§ TASK PROMPT
Where a line of the records holds the string "video", copy that line.

=== Begin Enclosure ===

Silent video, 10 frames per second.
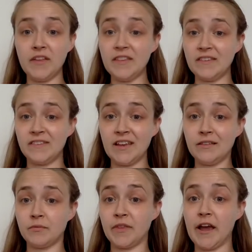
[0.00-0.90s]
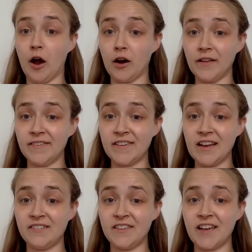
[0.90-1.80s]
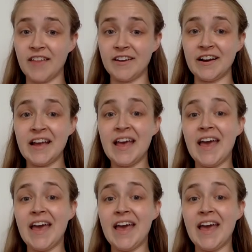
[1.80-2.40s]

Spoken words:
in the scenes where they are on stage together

=== End Enclosure ===
=== Begin Enclosure ===

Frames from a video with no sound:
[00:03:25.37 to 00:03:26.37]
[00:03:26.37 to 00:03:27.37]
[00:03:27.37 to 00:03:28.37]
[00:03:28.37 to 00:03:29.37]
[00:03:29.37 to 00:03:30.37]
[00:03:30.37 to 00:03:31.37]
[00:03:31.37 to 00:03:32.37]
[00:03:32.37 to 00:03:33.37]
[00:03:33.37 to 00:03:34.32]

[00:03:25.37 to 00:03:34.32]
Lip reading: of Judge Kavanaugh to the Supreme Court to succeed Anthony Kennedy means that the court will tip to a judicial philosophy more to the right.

=== End Enclosure ===

§ TASK OUTPUT
Silent video, 10 frames per second.
Frames from a video with no sound:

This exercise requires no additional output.